Search code examples
packagecommon-lisphashtablesbcl

Using a Package as a Hash Table in Common Lisp


Would it be practicable to initially store a lot of symbols in a package (separate from a project package), and effectively use it as a hash table (where the keys indicate simple set membership data) accessible by the project?

* (defpackage :project (:use :cl))
#<PACKAGE "PROJECT">

* (defpackage :temp (:use :cl))
#<PACKAGE "TEMP">

* (in-package :project)
#<PACKAGE "PROJECT">

* (intern "ABC" :temp)
TEMP::ABC
NIL

* (find-symbol "ABC" :temp)
TEMP::ABC
:INTERNAL

;The following is not needed for this project, but is available

* (setf (symbol-value (find-symbol "ABC" :temp)) 123)
123

* (symbol-value (find-symbol "ABC" :temp))
123

This seems to work, but are there good reasons to avoid and just use a hash table instead? My first thought was to avoid cluttering the project package with a lot of misc key symbols. These symbols would be generated from strings at runtime (to check set membership in the hash table). This would seem to involve runtime interning of many symbols that may or may not be stored in the table. But I'm also wondering if find-symbol could be more efficient than gethash. Alternately, I could just use an equal hash table for the strings, but the sheer number of lookups seems to point to eq rather than equal. Looking for any informed advice, thanks.
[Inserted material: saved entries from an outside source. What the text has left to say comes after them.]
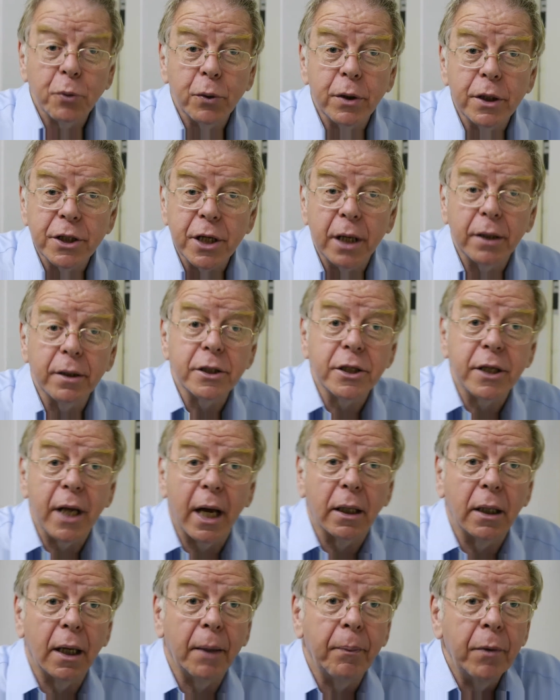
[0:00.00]
with this
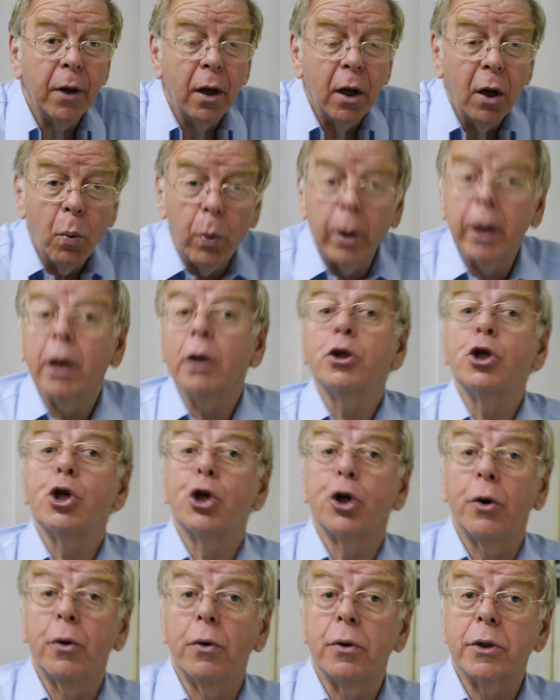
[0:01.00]
understanding, we can
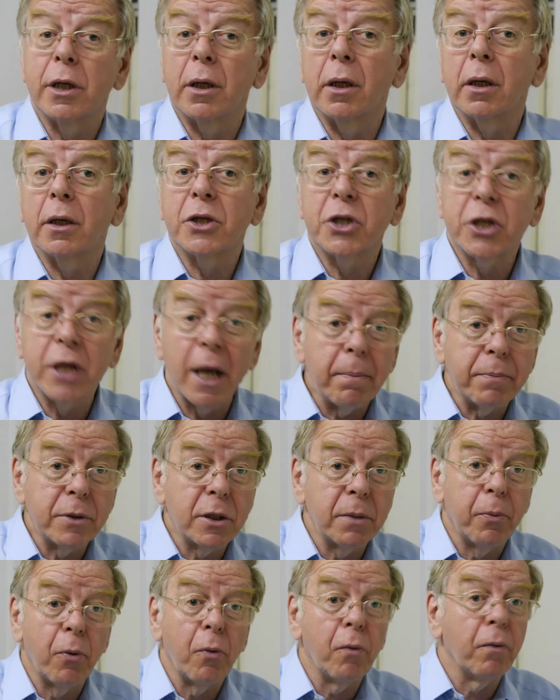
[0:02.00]
choose an
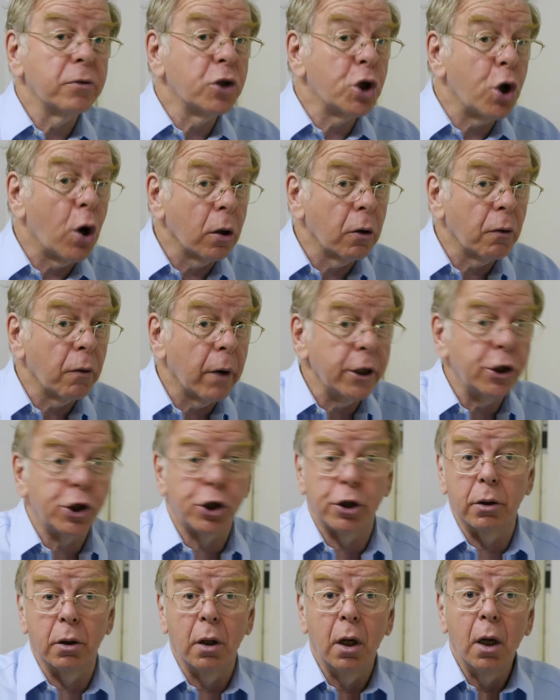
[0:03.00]
acceptable
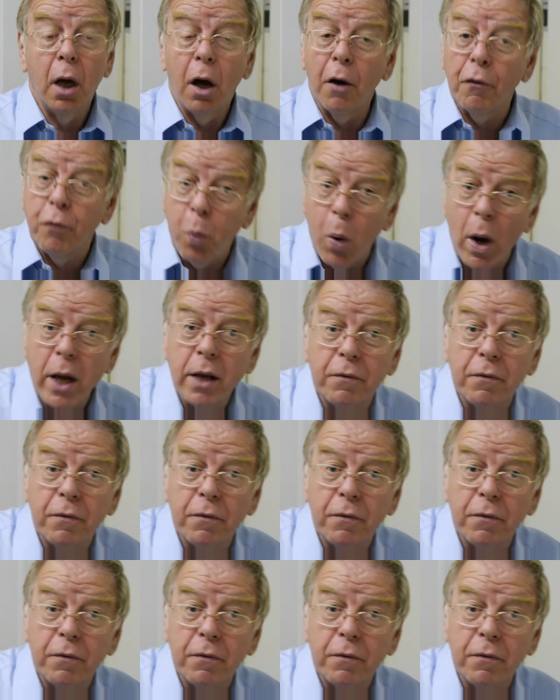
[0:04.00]
toleration of weight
Edit: Simple tests comparing equal hash-table with package symbol lookups.

First, hash-table test

* (defun random-string (n)
  "Generate a random string of length n."
  (let ((charset "ABCDEFGHIJKLMNOPQRSTUVWXYZ"))
    (iter (repeat n)
          (collect (char charset (random (length charset)))
                   result-type string))))
RANDOM-STRING

* (defparameter *ht* (make-hash-table :test #'equal :size 10000))
*HT*

* (iter (for i from 0 to 5000)
      (setf (gethash (random-string 5) *ht*)
            t))
NIL

* (time (dotimes (i 1000000)
        (gethash (random-string 5) *ht*)))

Evaluation took:
  0.150 seconds of real time
  0.109375 seconds of total run time (0.109375 user, 0.000000 system)
  72.67% CPU
  541,959,942 processor cycles
  127,937,760 bytes consed

Next package lookup

* (defpackage :temp1)
#<PACKAGE "TEMP1">

* (iter (for i from 0 to 5000)
      (intern (random-string 5) :temp1))
NIL

* (time (dotimes (i 1000000)
        (find-symbol (random-string 5) :temp1)))

Evaluation took:
  0.224 seconds of real time
  0.171875 seconds of total run time (0.156250 user, 0.015625 system)
  [ Run times consist of 0.015 seconds GC time, and 0.157 seconds non-GC time. ]
  76.79% CPU
  807,944,162 processor cycles
  127,954,624 bytes consed

Hash-table is about 1.5 times faster


Solution

  • You can do this but it is both stylistically awful and almost certainly slow.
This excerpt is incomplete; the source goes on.